- Education: Yale University (B.A.) Stanford University (M.A.) Harvard University (Ph.D.) University of California, Berkeley (J.D.)
- Occupation: President of the Jefferson Institute
- Known for: Previous positions as: Assistant Chief of Staff to Vice President George H. W. Bush; Special Assistant and Associate Counsel to Vice Presidents Walter Mondale and George Bush; Founding Chairman of the Barbara Bush Foundation for Family Literacy;
- Notable work: 1985 MacArthur Fellows Program; 1980 White House Fellows;

= Joan Abrahamson =

American attorney

Joan Abrahamson (born in Los Angeles, California, United States) is an attorney, artist, former government appointee, and activist who is founder and president of the Jefferson Institute. She also worked in international security and economics, health, and the study of the creative process. Jonas Salk, a family friend, was a mentor to Abrahamson.

==Career==
Prior to her founding the Jefferson Institute, Abrahamson was Assistant Chief of Staff to Vice President George H. W. Bush. As a White House Fellow, she served as Special Assistant and Associate Counsel to Vice Presidents Walter Mondale and George Bush. Prior to this, she worked for the United Nations Human Rights Commission in Geneva and for UNESCO’s Division of Human Rights and Peace in Paris. She planned and implemented the Vienna International Congress on the Teaching of Human Rights and the International Symposium on the Political Participation of Women. She served on the U.S. Commission of Fine Arts from 1990 to 1994.

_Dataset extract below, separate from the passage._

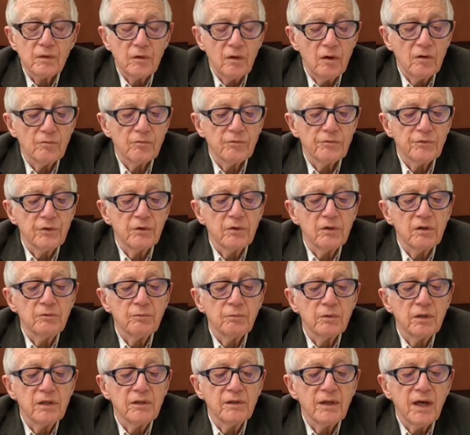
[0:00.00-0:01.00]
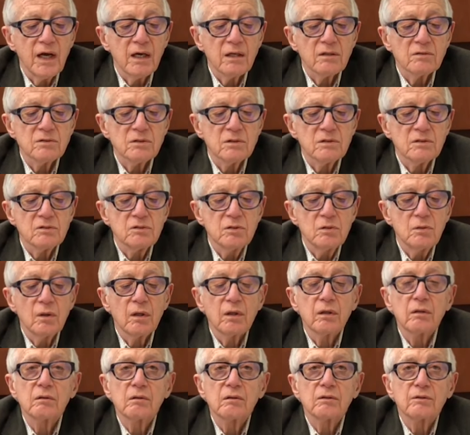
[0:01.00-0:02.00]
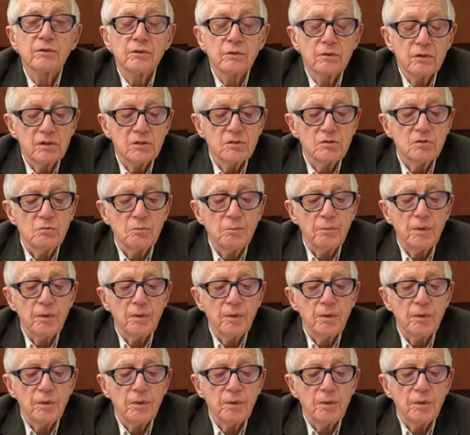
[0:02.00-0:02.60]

over 33,232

From 1973 to 1976, Abrahamson redesigned the Fort Mason Pier Area in San Francisco, converting an army base for use as a community-based Fort Mason Center for Arts & Culture. Fort Mason has since been designated a model urban park by the National Park Service. She is currently involved with the transformation of the Presidio of San Francisco from an Army base to a National Park.

In 1985, she founded the Jefferson Institute, a non-partisan 501c3 think tank and public policy institute. The institute seeks to identify innovative private-sector approaches to remedy government policy issues, which it then works to implement, with emphasis on the future of cities.

==Boards of Directors==
She became the founding chair of the Barbara Bush Foundation for Family Literacy in 1989, then president of the Jonas Salk Foundation in 1995. Abrahamson was appointed by President George W. Bush to serve on the U.S. Commission of Fine Arts in Washington, D.C., on February 22, 1990 for a four-year term. She also serves on the boards of: the National Geographic Society, the American Architectural Foundation, the California Institute of the Arts, and UNICEF, among others.

She has been a consultant to many organizations, including the Harvard University Center for Urban Affairs, the Rockefeller Commission on the Arts and Education in America, the National Endowment for the Arts, the United Nations University, the Executive Office of the President, and the Salk Institute for Biological Studies.

==Education==
Abrahamson earned a B.A. from Yale in 1972, M.A. from Stanford in 1977, a doctorate in Learning Environments from Harvard and a J.D. from the Berkeley in 1980. She also served as a law clerk for the Supreme Court of California. In June 1985, Abrahamson was named a MacArthur Prize Fellow.